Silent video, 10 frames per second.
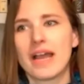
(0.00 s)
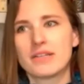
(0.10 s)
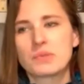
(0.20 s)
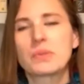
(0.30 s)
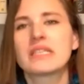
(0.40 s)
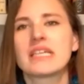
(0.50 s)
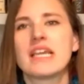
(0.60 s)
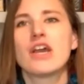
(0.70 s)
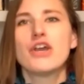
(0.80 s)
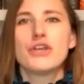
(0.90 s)
And
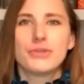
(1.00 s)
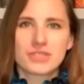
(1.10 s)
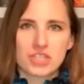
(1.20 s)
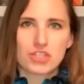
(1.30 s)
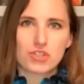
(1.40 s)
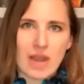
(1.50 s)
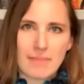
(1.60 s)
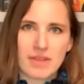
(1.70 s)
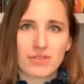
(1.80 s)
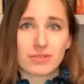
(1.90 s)
really, you're just
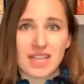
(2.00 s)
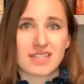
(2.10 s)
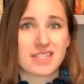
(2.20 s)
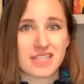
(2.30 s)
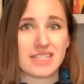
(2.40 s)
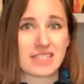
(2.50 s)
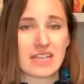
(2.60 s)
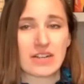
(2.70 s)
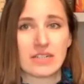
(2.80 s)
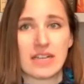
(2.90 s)
trapping those entities
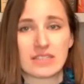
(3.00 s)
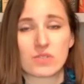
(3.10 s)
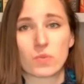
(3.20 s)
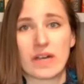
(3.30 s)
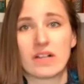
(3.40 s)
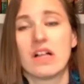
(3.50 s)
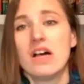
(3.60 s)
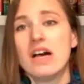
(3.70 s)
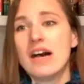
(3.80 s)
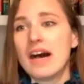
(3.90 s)
there as well.
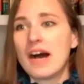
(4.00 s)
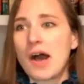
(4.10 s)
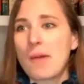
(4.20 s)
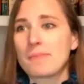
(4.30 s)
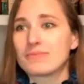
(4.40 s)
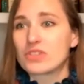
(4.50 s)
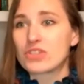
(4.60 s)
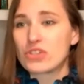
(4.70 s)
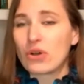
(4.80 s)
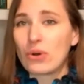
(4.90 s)

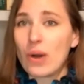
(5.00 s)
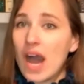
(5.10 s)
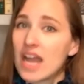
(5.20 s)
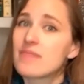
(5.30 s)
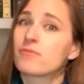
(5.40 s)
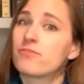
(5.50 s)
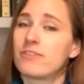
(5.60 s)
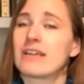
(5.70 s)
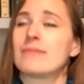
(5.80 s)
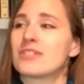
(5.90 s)
So I'm
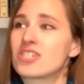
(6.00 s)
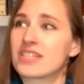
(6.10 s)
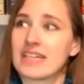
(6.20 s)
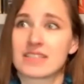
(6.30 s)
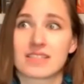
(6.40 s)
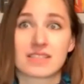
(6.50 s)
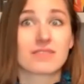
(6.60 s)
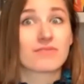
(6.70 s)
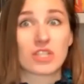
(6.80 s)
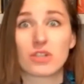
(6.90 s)
very much against
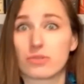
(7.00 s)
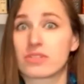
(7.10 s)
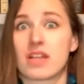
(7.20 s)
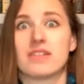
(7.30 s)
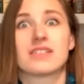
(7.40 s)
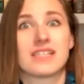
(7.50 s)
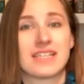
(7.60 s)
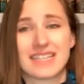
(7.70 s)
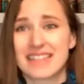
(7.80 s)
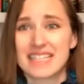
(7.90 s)
the ghost
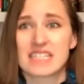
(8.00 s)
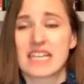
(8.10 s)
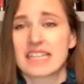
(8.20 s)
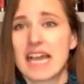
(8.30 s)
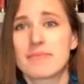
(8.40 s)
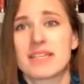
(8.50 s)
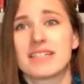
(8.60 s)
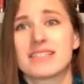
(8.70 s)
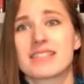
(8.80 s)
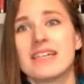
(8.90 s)
hunting and things like that,
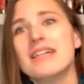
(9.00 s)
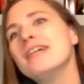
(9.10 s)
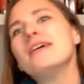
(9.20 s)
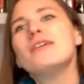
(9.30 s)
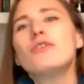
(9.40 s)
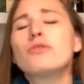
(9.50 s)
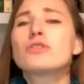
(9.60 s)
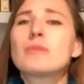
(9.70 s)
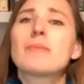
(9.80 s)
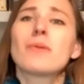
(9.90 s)
because, you know,
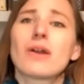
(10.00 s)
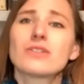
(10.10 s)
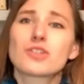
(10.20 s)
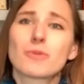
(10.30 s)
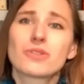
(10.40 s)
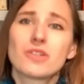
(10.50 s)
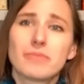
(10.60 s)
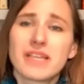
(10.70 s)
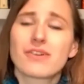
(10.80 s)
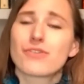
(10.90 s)
those people aren't supposed to
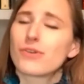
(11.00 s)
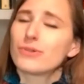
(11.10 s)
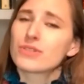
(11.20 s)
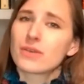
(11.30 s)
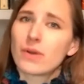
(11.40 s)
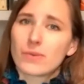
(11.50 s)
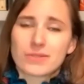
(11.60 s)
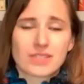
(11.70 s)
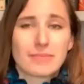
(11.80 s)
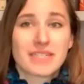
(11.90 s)
be there, those or
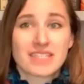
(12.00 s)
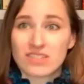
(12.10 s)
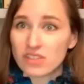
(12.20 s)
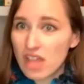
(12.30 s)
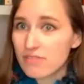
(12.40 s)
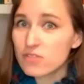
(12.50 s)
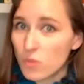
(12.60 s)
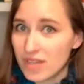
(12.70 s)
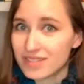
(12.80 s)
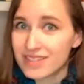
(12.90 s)
somebody's loved
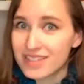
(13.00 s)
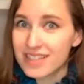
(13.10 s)
ones.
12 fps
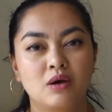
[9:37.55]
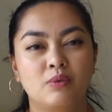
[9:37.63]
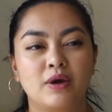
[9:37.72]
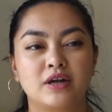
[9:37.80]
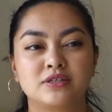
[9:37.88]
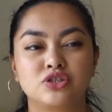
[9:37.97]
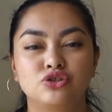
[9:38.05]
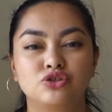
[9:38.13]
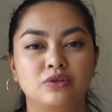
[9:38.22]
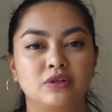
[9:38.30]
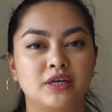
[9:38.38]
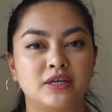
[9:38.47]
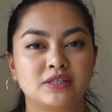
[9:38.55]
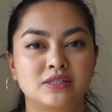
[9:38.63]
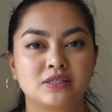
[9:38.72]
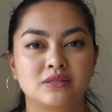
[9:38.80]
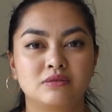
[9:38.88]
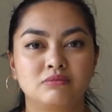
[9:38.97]
whereas usually
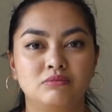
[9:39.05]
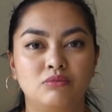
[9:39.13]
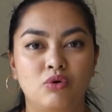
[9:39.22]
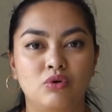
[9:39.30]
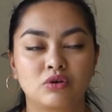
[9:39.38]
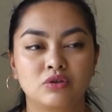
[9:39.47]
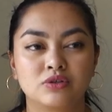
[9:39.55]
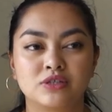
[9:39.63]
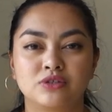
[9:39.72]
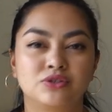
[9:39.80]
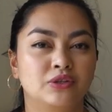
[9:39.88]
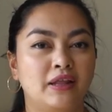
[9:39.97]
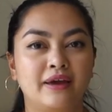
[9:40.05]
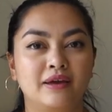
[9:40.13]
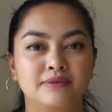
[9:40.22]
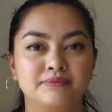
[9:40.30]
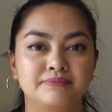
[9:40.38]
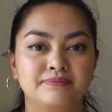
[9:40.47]
it's more closer to like,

==========

**PROBLEM REQUIREMENTS**
Would you write out every record word for word, leaving no picture in?

**REPLY**
Silent video, 10 frames per second.
(0.00 s)
(0.10 s)
(0.20 s)
(0.30 s)
(0.40 s)
(0.50 s)
(0.60 s)
(0.70 s)
(0.80 s)
(0.90 s)
And
(1.00 s)
(1.10 s)
(1.20 s)
(1.30 s)
(1.40 s)
(1.50 s)
(1.60 s)
(1.70 s)
(1.80 s)
(1.90 s)
really, you're just
(2.00 s)
(2.10 s)
(2.20 s)
(2.30 s)
(2.40 s)
(2.50 s)
(2.60 s)
(2.70 s)
(2.80 s)
(2.90 s)
trapping those entities
(3.00 s)
(3.10 s)
(3.20 s)
(3.30 s)
(3.40 s)
(3.50 s)
(3.60 s)
(3.70 s)
(3.80 s)
(3.90 s)
there as well.
(4.00 s)
(4.10 s)
(4.20 s)
(4.30 s)
(4.40 s)
(4.50 s)
(4.60 s)
(4.70 s)
(4.80 s)
(4.90 s)

(5.00 s)
(5.10 s)
(5.20 s)
(5.30 s)
(5.40 s)
(5.50 s)
(5.60 s)
(5.70 s)
(5.80 s)
(5.90 s)
So I'm
(6.00 s)
(6.10 s)
(6.20 s)
(6.30 s)
(6.40 s)
(6.50 s)
(6.60 s)
(6.70 s)
(6.80 s)
(6.90 s)
very much against
(7.00 s)
(7.10 s)
(7.20 s)
(7.30 s)
(7.40 s)
(7.50 s)
(7.60 s)
(7.70 s)
(7.80 s)
(7.90 s)
the ghost
(8.00 s)
(8.10 s)
(8.20 s)
(8.30 s)
(8.40 s)
(8.50 s)
(8.60 s)
(8.70 s)
(8.80 s)
(8.90 s)
hunting and things like that,
(9.00 s)
(9.10 s)
(9.20 s)
(9.30 s)
(9.40 s)
(9.50 s)
(9.60 s)
(9.70 s)
(9.80 s)
(9.90 s)
because, you know,
(10.00 s)
(10.10 s)
(10.20 s)
(10.30 s)
(10.40 s)
(10.50 s)
(10.60 s)
(10.70 s)
(10.80 s)
(10.90 s)
those people aren't supposed to
(11.00 s)
(11.10 s)
(11.20 s)
(11.30 s)
(11.40 s)
(11.50 s)
(11.60 s)
(11.70 s)
(11.80 s)
(11.90 s)
be there, those or
(12.00 s)
(12.10 s)
(12.20 s)
(12.30 s)
(12.40 s)
(12.50 s)
(12.60 s)
(12.70 s)
(12.80 s)
(12.90 s)
somebody's loved
(13.00 s)
(13.10 s)
ones.
12 fps
[9:37.55]
[9:37.63]
[9:37.72]
[9:37.80]
[9:37.88]
[9:37.97]
[9:38.05]
[9:38.13]
[9:38.22]
[9:38.30]
[9:38.38]
[9:38.47]
[9:38.55]
[9:38.63]
[9:38.72]
[9:38.80]
[9:38.88]
[9:38.97]
whereas usually
[9:39.05]
[9:39.13]
[9:39.22]
[9:39.30]
[9:39.38]
[9:39.47]
[9:39.55]
[9:39.63]
[9:39.72]
[9:39.80]
[9:39.88]
[9:39.97]
[9:40.05]
[9:40.13]
[9:40.22]
[9:40.30]
[9:40.38]
[9:40.47]
it's more closer to like,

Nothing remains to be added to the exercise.